(Data for review begins)

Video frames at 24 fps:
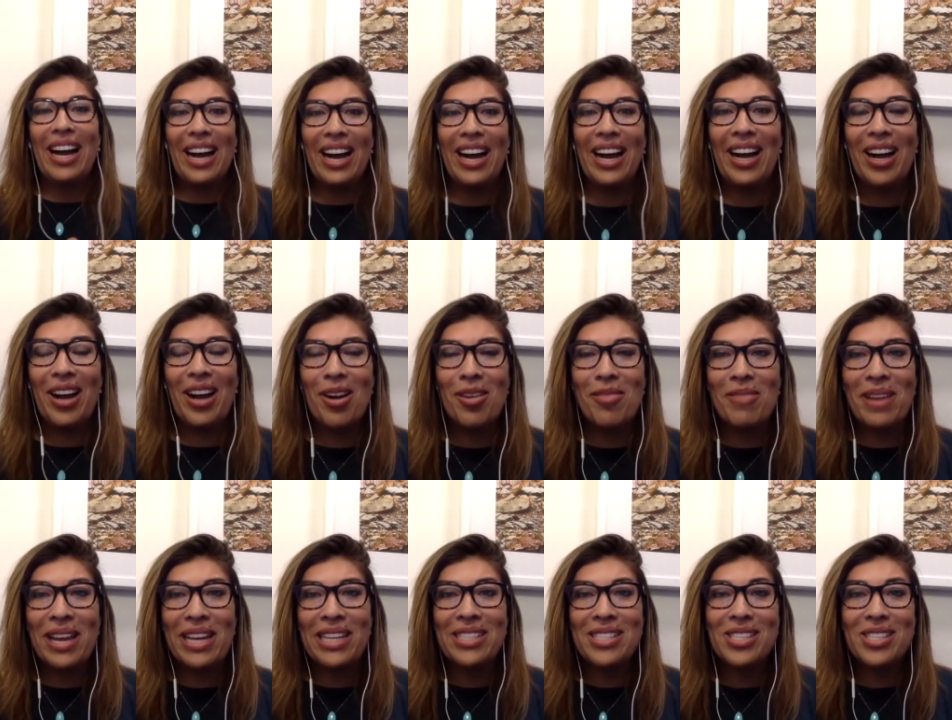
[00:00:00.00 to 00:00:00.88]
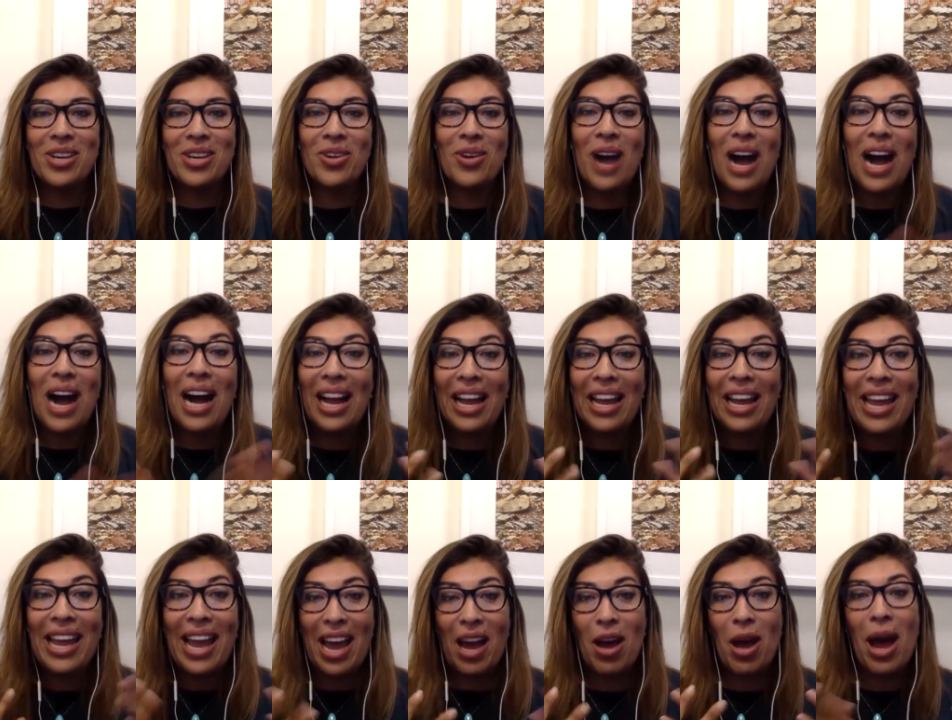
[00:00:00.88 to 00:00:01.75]
Um, and so I
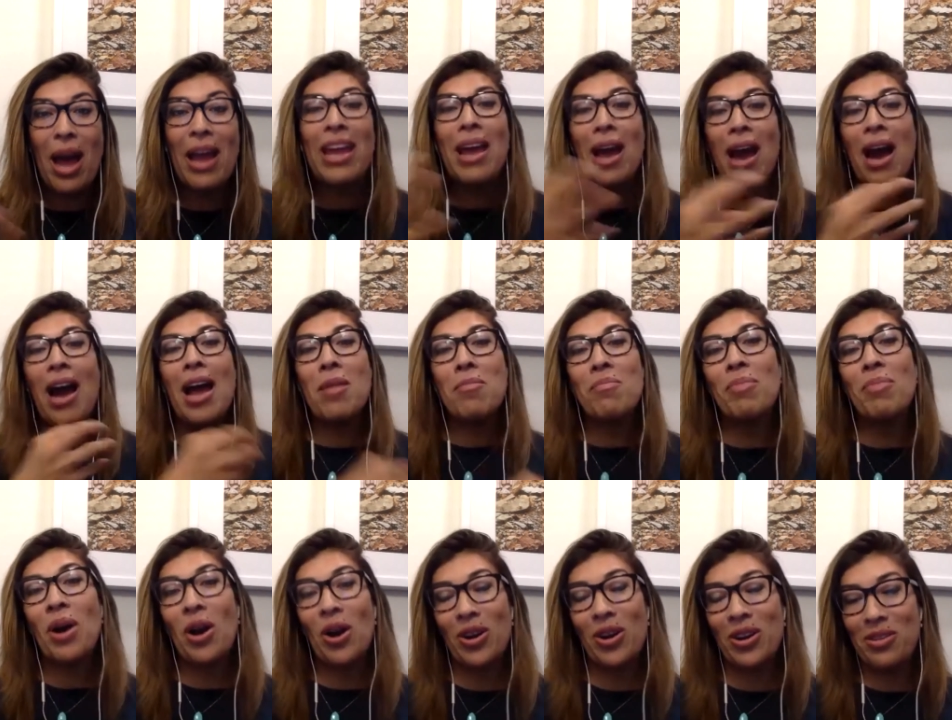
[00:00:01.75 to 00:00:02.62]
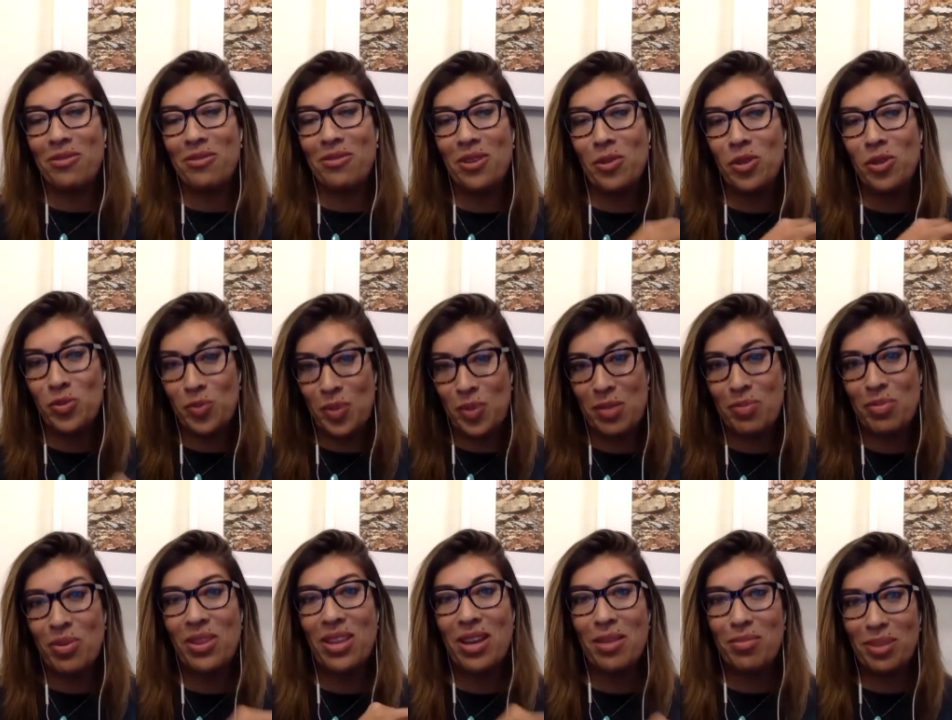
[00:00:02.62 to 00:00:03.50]
ha- I, I'm part of those
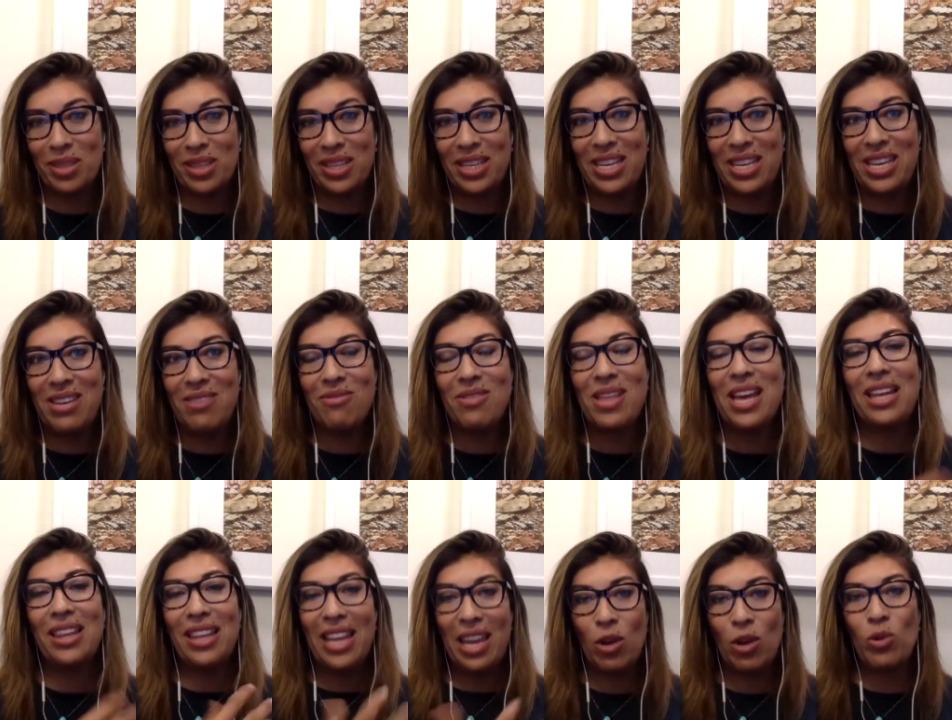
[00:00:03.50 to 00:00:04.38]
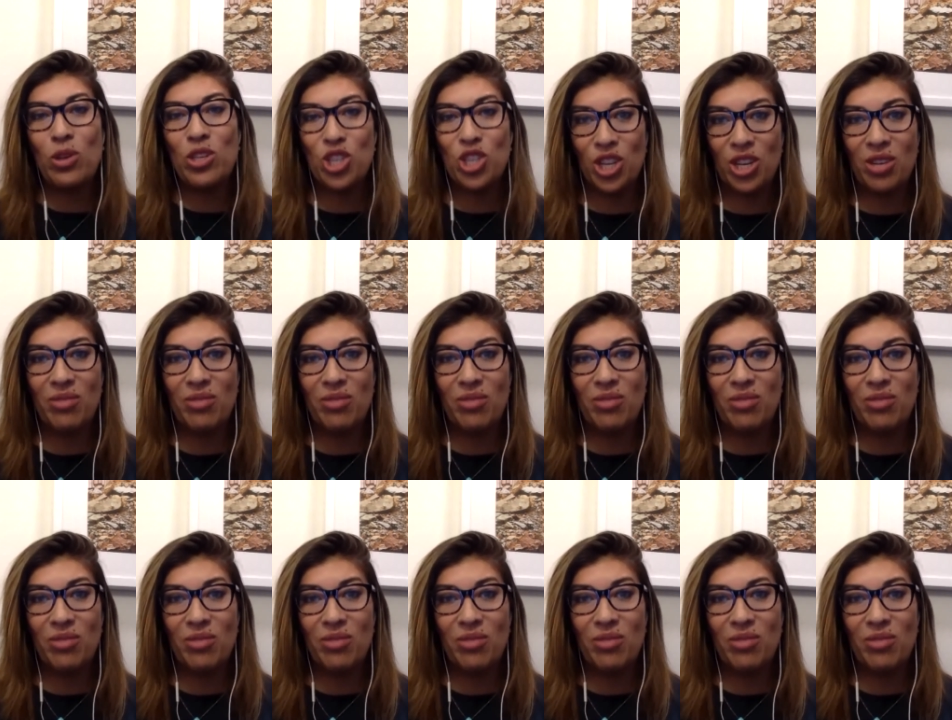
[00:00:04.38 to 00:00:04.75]
people that believe that language can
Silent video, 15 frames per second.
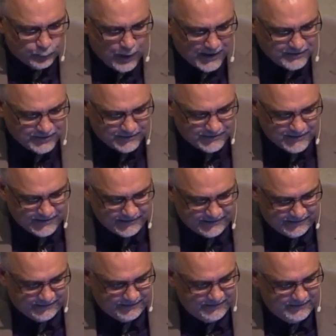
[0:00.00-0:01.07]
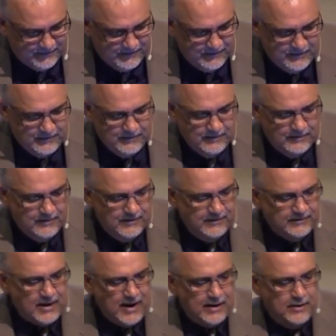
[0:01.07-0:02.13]
wretchedness
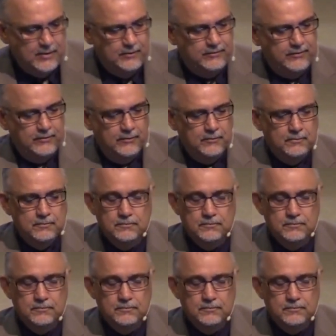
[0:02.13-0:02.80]
as I go to.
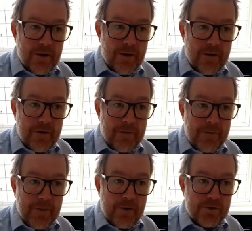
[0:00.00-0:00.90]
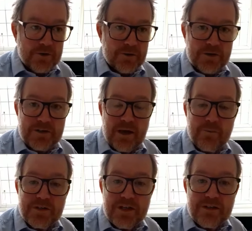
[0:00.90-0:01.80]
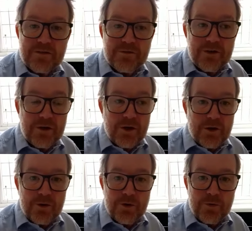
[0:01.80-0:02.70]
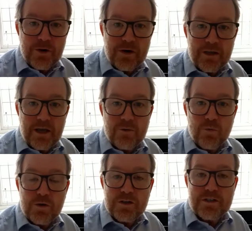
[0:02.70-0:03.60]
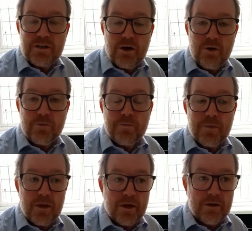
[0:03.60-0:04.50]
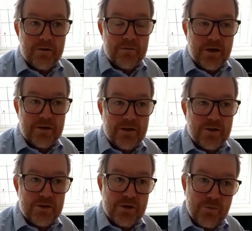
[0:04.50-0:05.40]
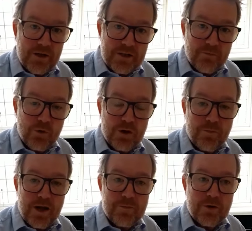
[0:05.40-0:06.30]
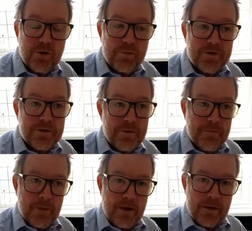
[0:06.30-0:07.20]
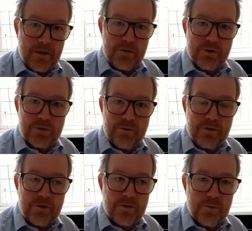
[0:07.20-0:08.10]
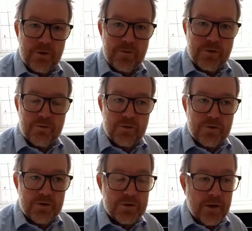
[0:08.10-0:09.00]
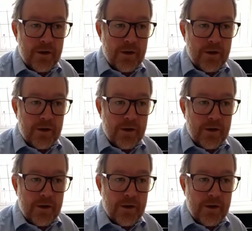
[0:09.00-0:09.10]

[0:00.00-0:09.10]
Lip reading: There is another 10% of you who are getting work sent home and completing work on paper copies. And then, of course, we have the permanent group with us.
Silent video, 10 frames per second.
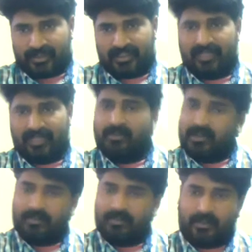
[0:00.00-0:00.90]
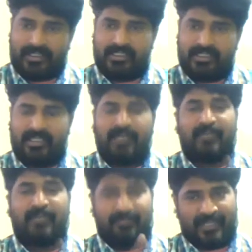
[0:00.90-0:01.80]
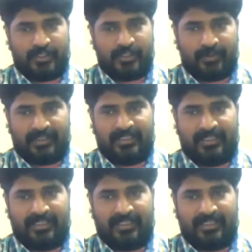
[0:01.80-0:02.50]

Come to the point, but make sure that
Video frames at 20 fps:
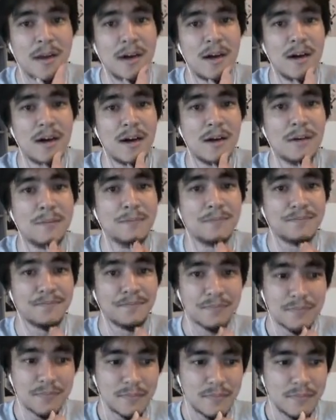
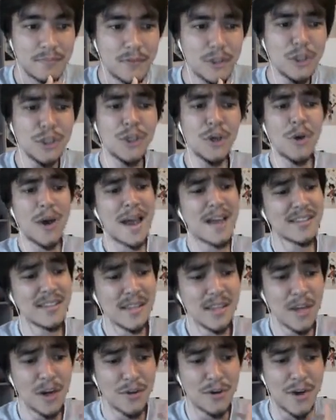has
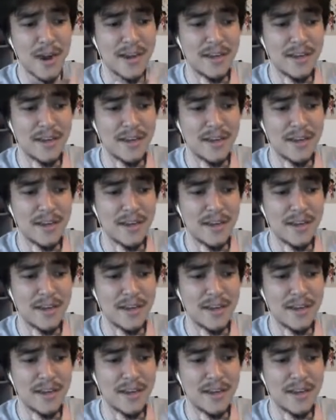any other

(Data for review ends)

(Your assignment) Excerpt from the records above: set down only the lines from the one that contains "[0:02.13-0:02.80]" through the one that contains "[0:00.00-0:09.10]", inclusive, word for word. Pictures stay out.

(Written solution)
[0:02.13-0:02.80]
as I go to.
[0:00.00-0:00.90]
[0:00.90-0:01.80]
[0:01.80-0:02.70]
[0:02.70-0:03.60]
[0:03.60-0:04.50]
[0:04.50-0:05.40]
[0:05.40-0:06.30]
[0:06.30-0:07.20]
[0:07.20-0:08.10]
[0:08.10-0:09.00]
[0:09.00-0:09.10]

[0:00.00-0:09.10]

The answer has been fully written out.